◆ **Stored data entries**
>>
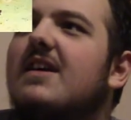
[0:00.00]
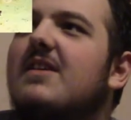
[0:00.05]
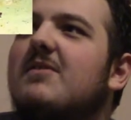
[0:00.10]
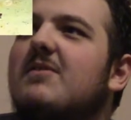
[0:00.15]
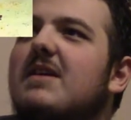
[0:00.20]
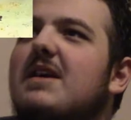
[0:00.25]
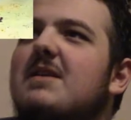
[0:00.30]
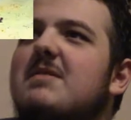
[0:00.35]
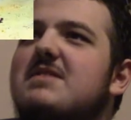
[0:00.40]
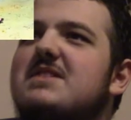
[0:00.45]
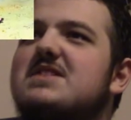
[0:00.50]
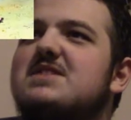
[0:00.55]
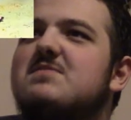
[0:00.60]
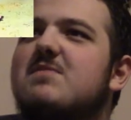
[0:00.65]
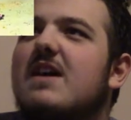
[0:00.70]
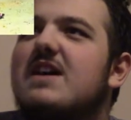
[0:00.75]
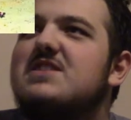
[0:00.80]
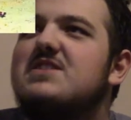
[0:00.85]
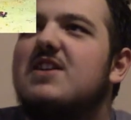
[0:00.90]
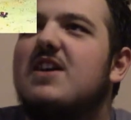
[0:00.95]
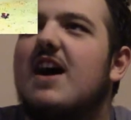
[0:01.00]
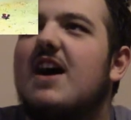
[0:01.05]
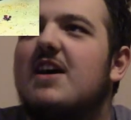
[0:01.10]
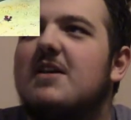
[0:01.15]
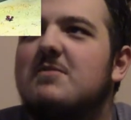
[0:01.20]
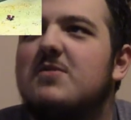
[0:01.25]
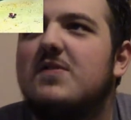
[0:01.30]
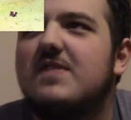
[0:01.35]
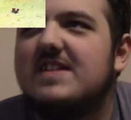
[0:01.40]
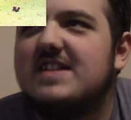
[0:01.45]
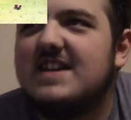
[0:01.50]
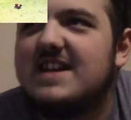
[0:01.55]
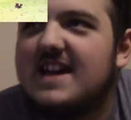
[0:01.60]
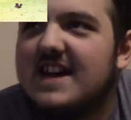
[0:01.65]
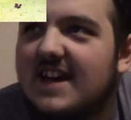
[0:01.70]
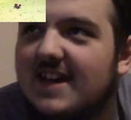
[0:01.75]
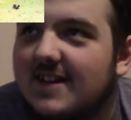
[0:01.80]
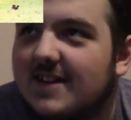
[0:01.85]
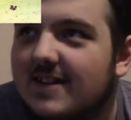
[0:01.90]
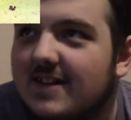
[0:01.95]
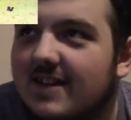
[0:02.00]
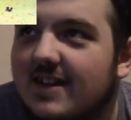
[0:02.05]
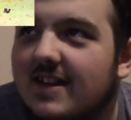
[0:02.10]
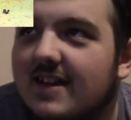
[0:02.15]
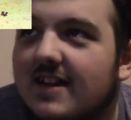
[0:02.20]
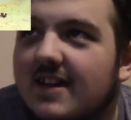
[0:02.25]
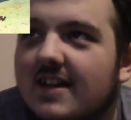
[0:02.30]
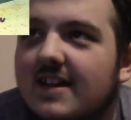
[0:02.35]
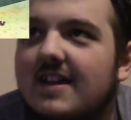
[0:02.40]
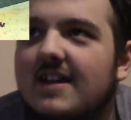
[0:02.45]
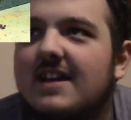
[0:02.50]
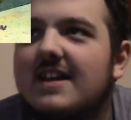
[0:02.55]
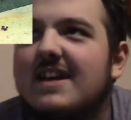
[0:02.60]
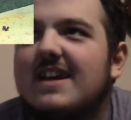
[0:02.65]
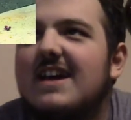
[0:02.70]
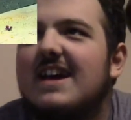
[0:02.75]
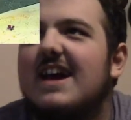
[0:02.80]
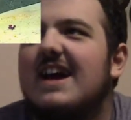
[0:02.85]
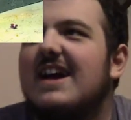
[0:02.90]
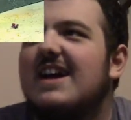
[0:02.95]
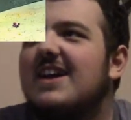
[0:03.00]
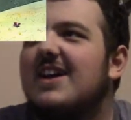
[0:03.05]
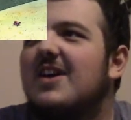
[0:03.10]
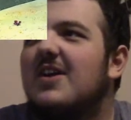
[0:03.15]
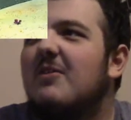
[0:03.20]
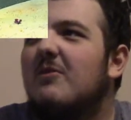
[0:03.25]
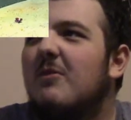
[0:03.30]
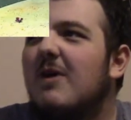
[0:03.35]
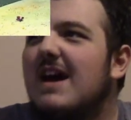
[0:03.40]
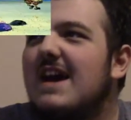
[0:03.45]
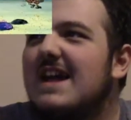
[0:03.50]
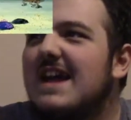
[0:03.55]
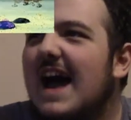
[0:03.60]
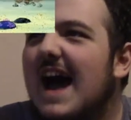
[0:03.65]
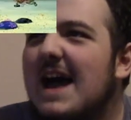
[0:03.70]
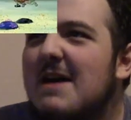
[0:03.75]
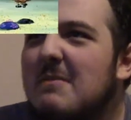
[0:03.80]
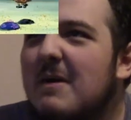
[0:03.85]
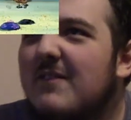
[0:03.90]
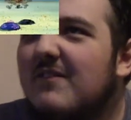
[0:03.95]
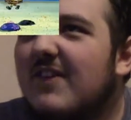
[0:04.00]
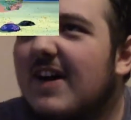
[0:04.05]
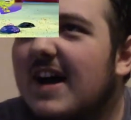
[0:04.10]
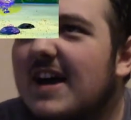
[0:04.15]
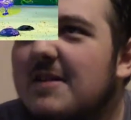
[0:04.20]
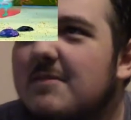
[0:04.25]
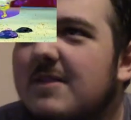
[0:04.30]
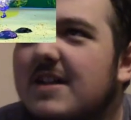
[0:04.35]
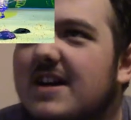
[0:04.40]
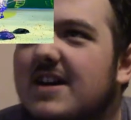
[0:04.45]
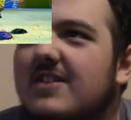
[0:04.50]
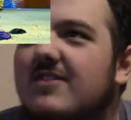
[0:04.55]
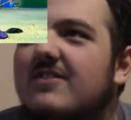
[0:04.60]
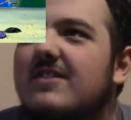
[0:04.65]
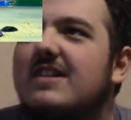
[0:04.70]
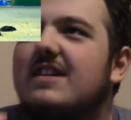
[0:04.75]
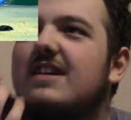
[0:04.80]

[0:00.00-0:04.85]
We just watched a horror movie today. What? I have my volume low.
<<
◆ **TASK DIRECTIONS**
Leaving out only the pictures, retype every record exactly.

◆ **RESULT**
[0:00.00]
[0:00.05]
[0:00.10]
[0:00.15]
[0:00.20]
[0:00.25]
[0:00.30]
[0:00.35]
[0:00.40]
[0:00.45]
[0:00.50]
[0:00.55]
[0:00.60]
[0:00.65]
[0:00.70]
[0:00.75]
[0:00.80]
[0:00.85]
[0:00.90]
[0:00.95]
[0:01.00]
[0:01.05]
[0:01.10]
[0:01.15]
[0:01.20]
[0:01.25]
[0:01.30]
[0:01.35]
[0:01.40]
[0:01.45]
[0:01.50]
[0:01.55]
[0:01.60]
[0:01.65]
[0:01.70]
[0:01.75]
[0:01.80]
[0:01.85]
[0:01.90]
[0:01.95]
[0:02.00]
[0:02.05]
[0:02.10]
[0:02.15]
[0:02.20]
[0:02.25]
[0:02.30]
[0:02.35]
[0:02.40]
[0:02.45]
[0:02.50]
[0:02.55]
[0:02.60]
[0:02.65]
[0:02.70]
[0:02.75]
[0:02.80]
[0:02.85]
[0:02.90]
[0:02.95]
[0:03.00]
[0:03.05]
[0:03.10]
[0:03.15]
[0:03.20]
[0:03.25]
[0:03.30]
[0:03.35]
[0:03.40]
[0:03.45]
[0:03.50]
[0:03.55]
[0:03.60]
[0:03.65]
[0:03.70]
[0:03.75]
[0:03.80]
[0:03.85]
[0:03.90]
[0:03.95]
[0:04.00]
[0:04.05]
[0:04.10]
[0:04.15]
[0:04.20]
[0:04.25]
[0:04.30]
[0:04.35]
[0:04.40]
[0:04.45]
[0:04.50]
[0:04.55]
[0:04.60]
[0:04.65]
[0:04.70]
[0:04.75]
[0:04.80]

[0:00.00-0:04.85]
We just watched a horror movie today. What? I have my volume low.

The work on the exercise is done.